Initial short-interval follow-up mammography examinations had a lower sensitivity for detecting breast cancer within 12 months than other diagnostic mammograms (61% for short-interval follow-up vs 80% for diagnostic mammograms reported in the literature). However, sensitivity within the 6-month interval that is usually recommended for subsequent follow-up was 83%. Accuracy of short-interval follow-up mammograms was influenced by few patient and radiologist characteristics.
Women with probably benign abnormalities noted on screening or diagnostic mammograms often receive recommendations to obtain a diagnostic mammogram in 6 months. These diagnostic mammograms, or short-interval follow-up examinations, are surprisingly common . Short-interval follow-up examinations are most often recommended for women with a BI-RADS category 3, probably benign, mammogram assessment after a full diagnostic workup [2, 3]. Because probably benign lesions have a low probability of malignancy (< 2%) [1–8], they are recommended for periodic short-interval follow-up surveillance rather than immediate biopsy to avoid unnecessary invasive procedures, patient anxiety, and medical costs [9–12]. Numerous previous studies have shown that periodic short-interval follow-up surveillance appropriately detects visible changes in probably benign lesions that represent small malignant tumors at an early stage and have a favorable prognosis [1, 2, 5–8].
Despite the frequency of short-interval follow-up examinations in clinical practice, few data such as sensitivity and specificity are available on the performance characteristics of these examinations. Our study was stimulated by data available on the Website of the National Cancer Institute provided by the Breast Cancer Surveillance Consortium (BCSC) . One table on this Website shows performance characteristics of diagnostic mammography examinations in the United States. The reported sensitivity of short-interval follow-up examinations was substantially lower than that of other diagnostic examinations (55.8% vs 79.8%) [1, 13]. We found this lower sensitivity of concern because it suggests that nearly one half of breast cancers are missed on these short-interval follow-up examinations.
The purpose of this study was to examine the accuracy of short-interval follow-up examinations and factors that might affect interpretive performance relative to other diagnostic examinations. We used detailed patient information from the BCSC linked to radiologist information from a self-administered survey to describe the sensitivity and specificity of short-interval follow-up mammograms. We also evaluated the association between the performance of short-interval follow-up mammograms and patient and radiologist characteristics in clinical practice. Patient characteristics, such as age and breast density, have been associated with the interpretive performance of both screening and diagnostic mammography examinations [14–16]. We do not know whether patient characteristics are associated with the accuracy of short-interval follow-up examinations, and this information could be used to determine which women would be best suited for periodic short-interval follow-up surveillance.

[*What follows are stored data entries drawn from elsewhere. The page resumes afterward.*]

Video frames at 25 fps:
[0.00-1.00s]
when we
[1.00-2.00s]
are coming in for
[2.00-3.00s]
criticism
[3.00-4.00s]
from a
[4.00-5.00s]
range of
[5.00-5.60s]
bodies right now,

Previous studies have also shown that radiologist characteristics, such as number of years in practice, workload, and type of training, are associated with interpretive performance of screening examinations [17–20]. Therefore, we explored whether any radiologists factors predict better performance when interpreting short-interval follow-up examinations.
This study used data from seven mammography registries that are part of the BCSC : Group Health Cooperative, Western Washington; Colorado Mammography Project, Colorado; New Hampshire Mammography Network, New Hampshire; Carolina Mammography Registry, North Carolina; New Mexico Mammography Project, New Mexico; San Francisco Mammography Registry, California; and Vermont Breast Cancer Surveillance System, Vermont. We also collected radiologist information via a survey of three of the registries: Group Health Cooperative, New Hampshire Mammography Network, and Colorado Mammography Project. A statistical coordinating center pooled data for analysis. Each registry and the statistical coordinating center received institutional review board approval to enroll participants, link data, and perform analytic studies. All procedures were HIPAA-compliant, and all registries and the statistical coordinating center have received a federal certificate of confidentiality that protects the identities of research subjects.

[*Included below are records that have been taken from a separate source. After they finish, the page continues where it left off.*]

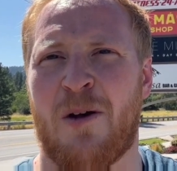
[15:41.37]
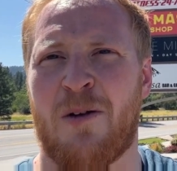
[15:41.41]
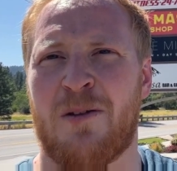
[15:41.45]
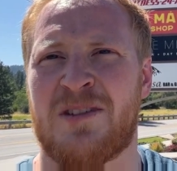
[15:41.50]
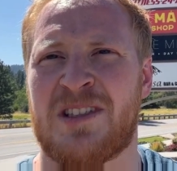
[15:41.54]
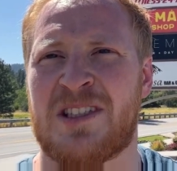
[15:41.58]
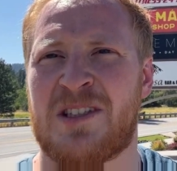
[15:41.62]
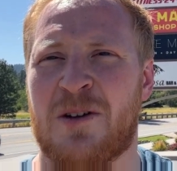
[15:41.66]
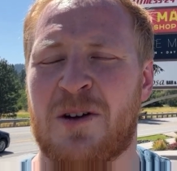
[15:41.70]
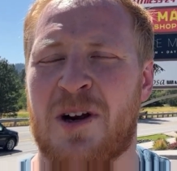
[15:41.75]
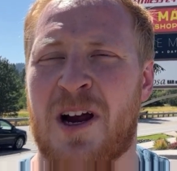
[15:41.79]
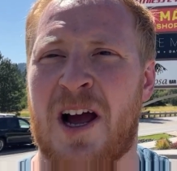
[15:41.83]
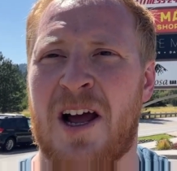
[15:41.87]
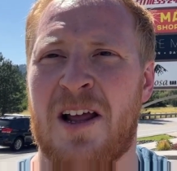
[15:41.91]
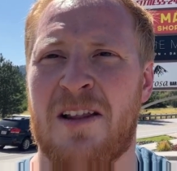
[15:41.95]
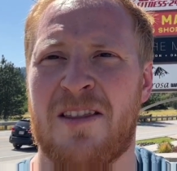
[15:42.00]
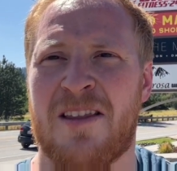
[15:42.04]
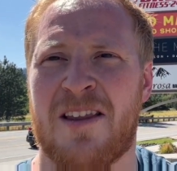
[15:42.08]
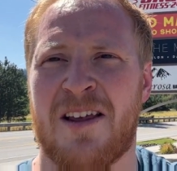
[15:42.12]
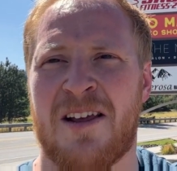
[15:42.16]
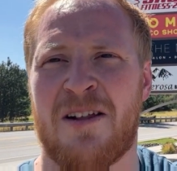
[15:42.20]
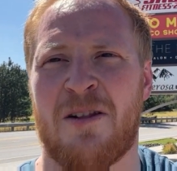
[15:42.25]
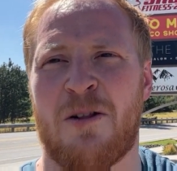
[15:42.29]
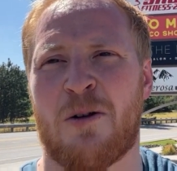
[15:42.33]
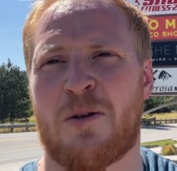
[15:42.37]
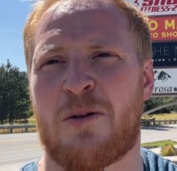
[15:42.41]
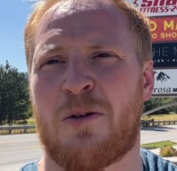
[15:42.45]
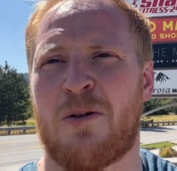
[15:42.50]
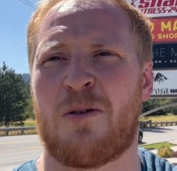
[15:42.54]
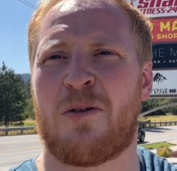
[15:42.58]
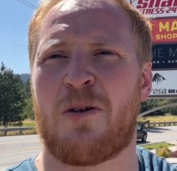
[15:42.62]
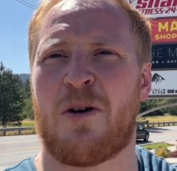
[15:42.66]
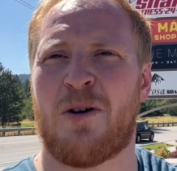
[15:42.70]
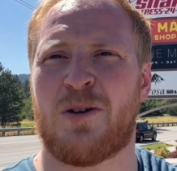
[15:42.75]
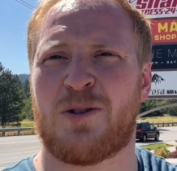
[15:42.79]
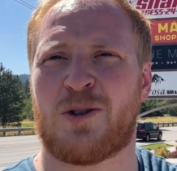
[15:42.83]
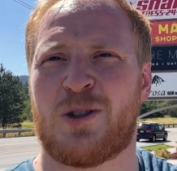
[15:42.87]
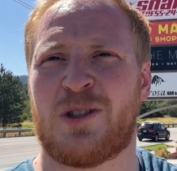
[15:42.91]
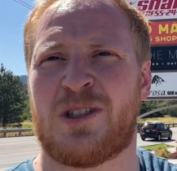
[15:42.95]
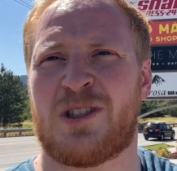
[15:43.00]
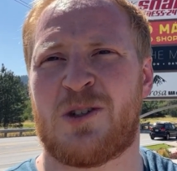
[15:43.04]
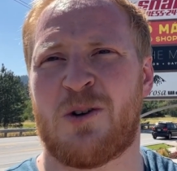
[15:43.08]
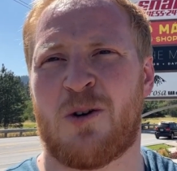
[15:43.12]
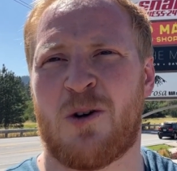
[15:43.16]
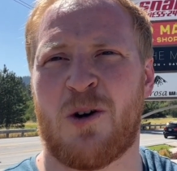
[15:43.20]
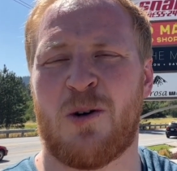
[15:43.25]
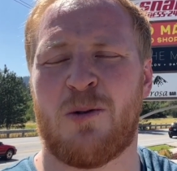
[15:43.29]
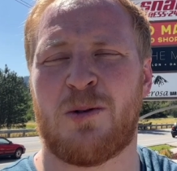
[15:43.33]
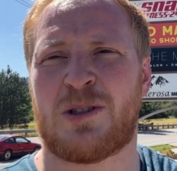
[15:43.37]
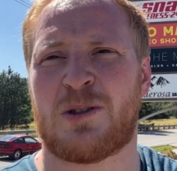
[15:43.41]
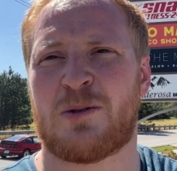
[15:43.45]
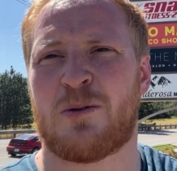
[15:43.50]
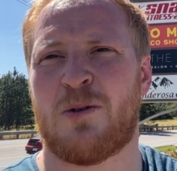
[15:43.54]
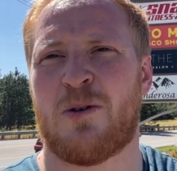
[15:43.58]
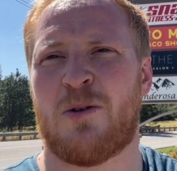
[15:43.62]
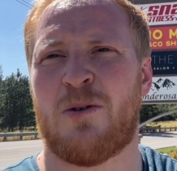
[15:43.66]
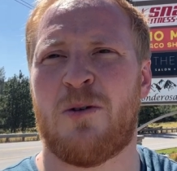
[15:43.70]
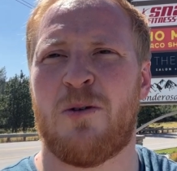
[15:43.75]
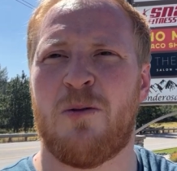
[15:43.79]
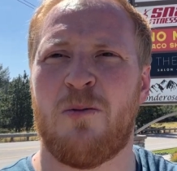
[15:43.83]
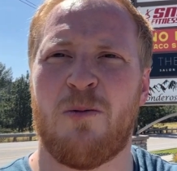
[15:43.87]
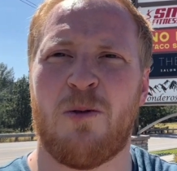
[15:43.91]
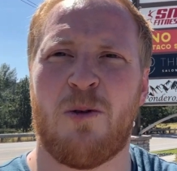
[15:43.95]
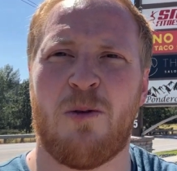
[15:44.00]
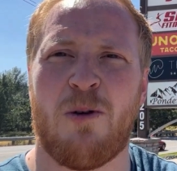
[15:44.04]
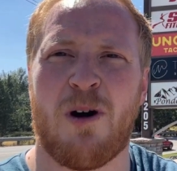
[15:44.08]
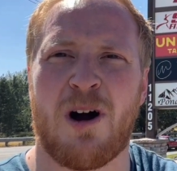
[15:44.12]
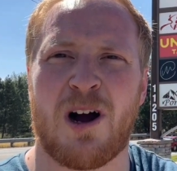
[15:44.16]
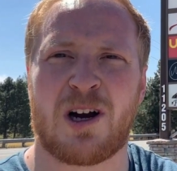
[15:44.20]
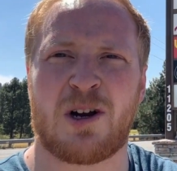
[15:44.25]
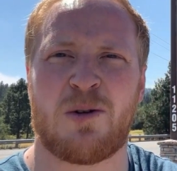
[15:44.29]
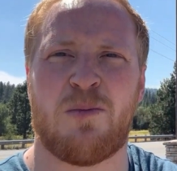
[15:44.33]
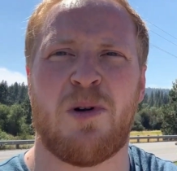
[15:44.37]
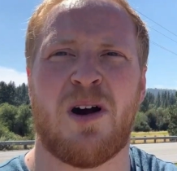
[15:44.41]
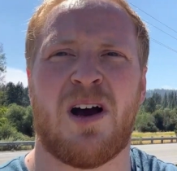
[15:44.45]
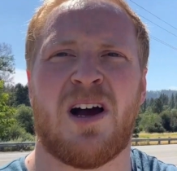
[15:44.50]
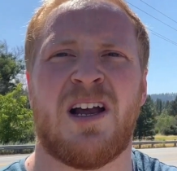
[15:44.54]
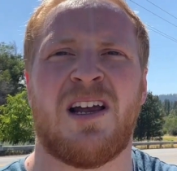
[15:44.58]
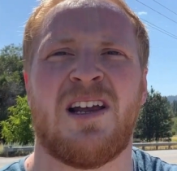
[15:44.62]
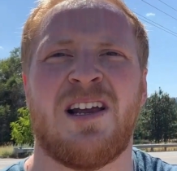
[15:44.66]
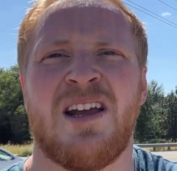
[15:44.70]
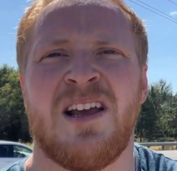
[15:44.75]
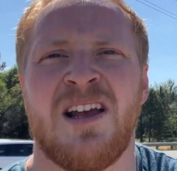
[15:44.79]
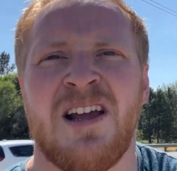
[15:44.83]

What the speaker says: Still got the local grocery store, which we'll walk by. You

We included mammograms from 1994 to 2004 in this study if the interpreting radiologist indicated that the examination was a short-interval follow-up. We included each woman’s first unilateral or bilateral diagnostic mammography examination that was classified as short-interval follow-up (n = 110,942 women). We excluded women with a history of breast cancer (n = 7,271) because the recommendation for and interpretation of short-interval follow-up mammograms may be different for these women. We made several additional exclusions to ensure that our analysis included only initial short-interval follow-up mammograms. BI-RADS guidelines recommend short-interval follow-up mammograms only after a probably benign assessment ; therefore, we excluded women with examinations without a previous assessment of probably benign in the BCSC database (n = 25,490). Because initial short-interval follow-up examinations normally occur about 6 months after the previous mammogram or sonogram, we also excluded women who had an examination less than 3 months or more than 9 months before (n = 31,487). Finally, we excluded women with short-interval follow-up examinations that were missing a final assessment (n = 445) and those with unknown laterality of the mammogram (n = 1,242), for a total sample size of 45,007 short-interval follow-up mammograms.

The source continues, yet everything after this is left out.